Mesorhinosuchus is an extinct genus of basal phytosaur possibly known from the Early Triassic of Saxony-Anhalt, central-eastern Germany. It was first named by Otto Jaekel in 1910 and the type species is Mesorhinus fraasi. The generic name Mesorhinus was preoccupied by Mesorhinus piramydatu, a macraucheniid mammal, which is now considered to be a junior synonym of Oxyodontherium. Thus, an alternative generic name, Mesorhinosuchus, was proposed by Oskar Kuhn in 1961. The genus is occasionally misspelled as Mesorhinosaurus, while Stocker and Butler's study in 2013 misspelled its original generic name as Mesosuchus.

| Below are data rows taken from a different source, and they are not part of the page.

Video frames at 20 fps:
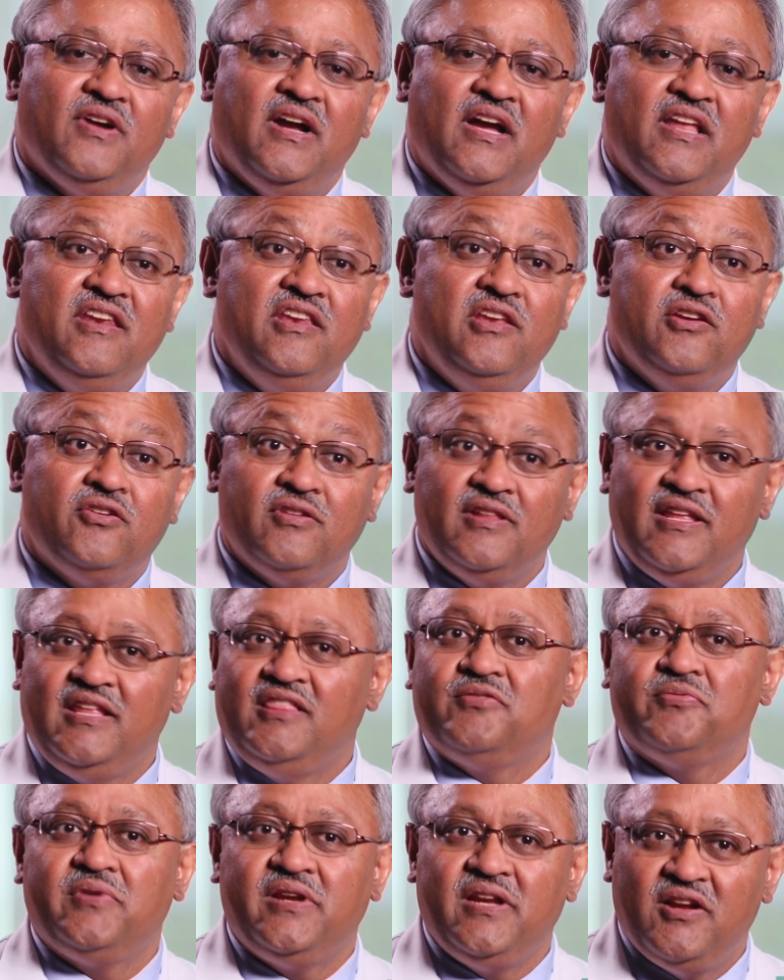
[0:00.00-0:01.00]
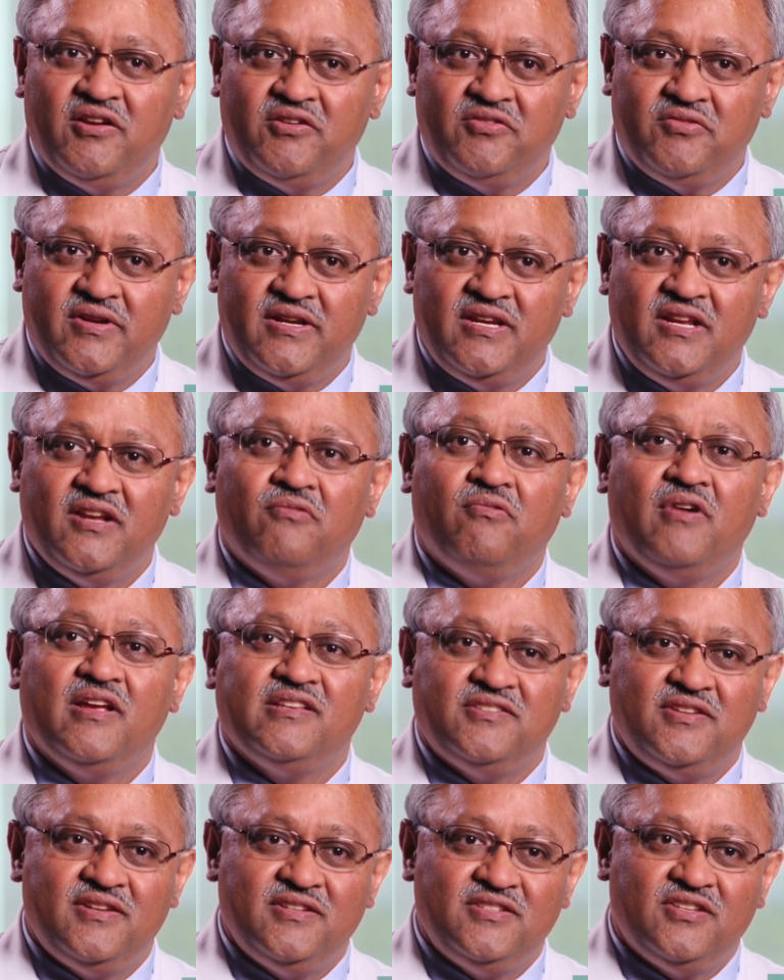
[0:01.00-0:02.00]
uh, nearly 300
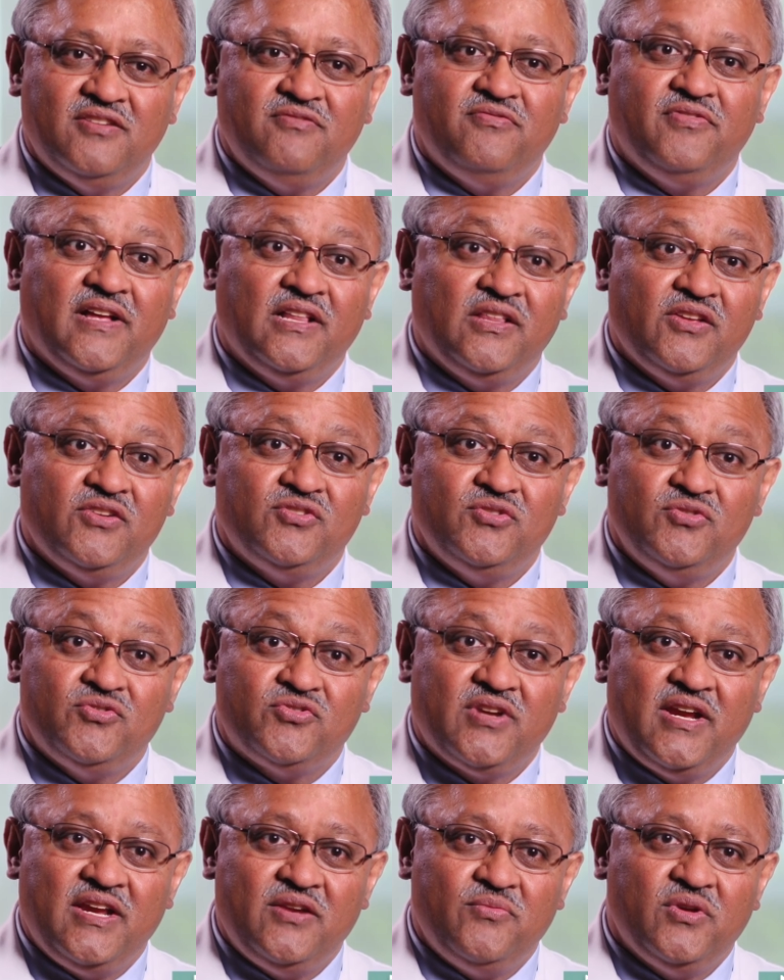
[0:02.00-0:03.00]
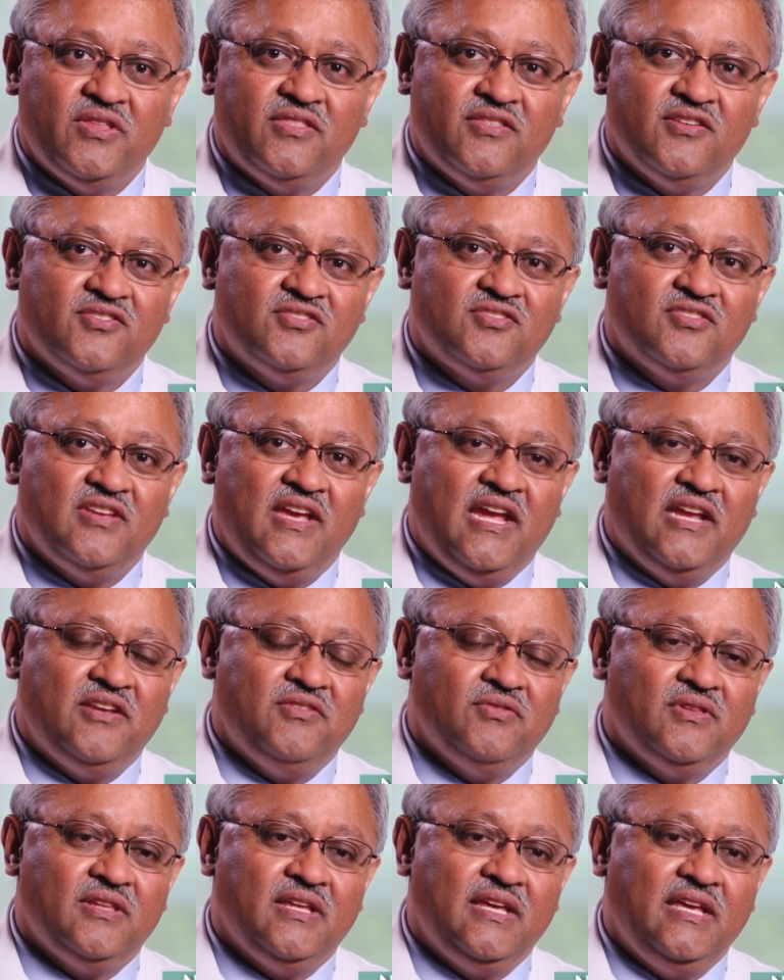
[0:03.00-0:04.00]
residents and fellows who train with us
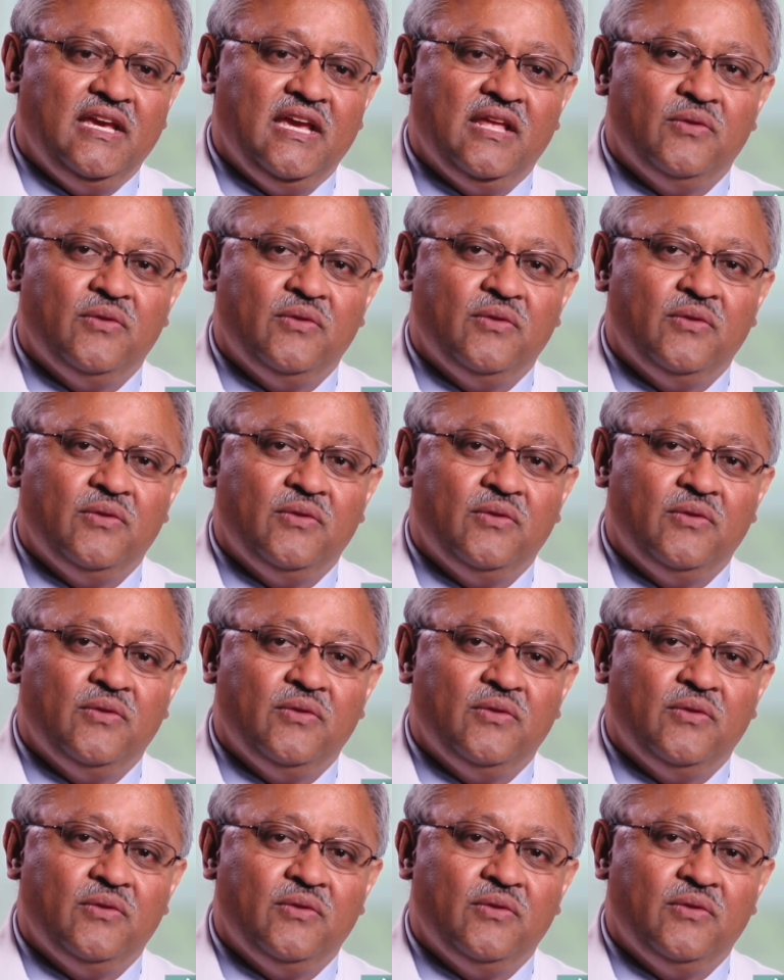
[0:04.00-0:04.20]
annually,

Protome is an extinct genus of parasuchid phytosaur from the Late Triassic of Arizona, represented by a single species, Protome batalaria. It is known from a single holotype incomplete, partially disarticulated skull and left lower jaw called PEFO 34034 from the Upper Lot's Wife beds, Sonsela Member of the Chinle Formation in Petrified Forest National Park. The skull was discovered in 2004 by Michelle Stocker and Bill Parker and was described by them as a specimen of Smilosuchus adamanensis. It was placed in the new genus Protome in 2012. The genus name Protome is the Greek word for an animal's face. The specific name batalaria is the Latin word for battleship, which is a reference to Battleship NW, the locality within Petrified Forest where the skull was found.
Leptosuchomorpha is a clade of phytosaurs. It is a node-based taxon defined as the last common ancestor of Leptosuchus studeri and Pseudopalatus pristinus and all of its descendants.
Wannia is an extinct genus of basal phytosaur reptile known from the Late Triassic of Texas, southern United States. It contains a single species, Wannia scurriensis, which is known from a single specimen. This species was originally named as a species referred to Paleorhinus and later was considered as a possible junior synonym of Paleorhinus bransoni. However its re-description revealed five autapomorphies, and a phylogenetic position as the most basal known phytosaur, justifying the erection of a new generic name for the species.
Vivaron is a genus of rauisuchid known from the Late Triassic Chinle Formation in New Mexico. It is the second rauisuchid known from the southwestern United States, and it highlights the wide biogeographic range similar rauisuchid taxa occupied during the Late Triassic across Pangaea, despite the varied faunal assemblages at different latitudes.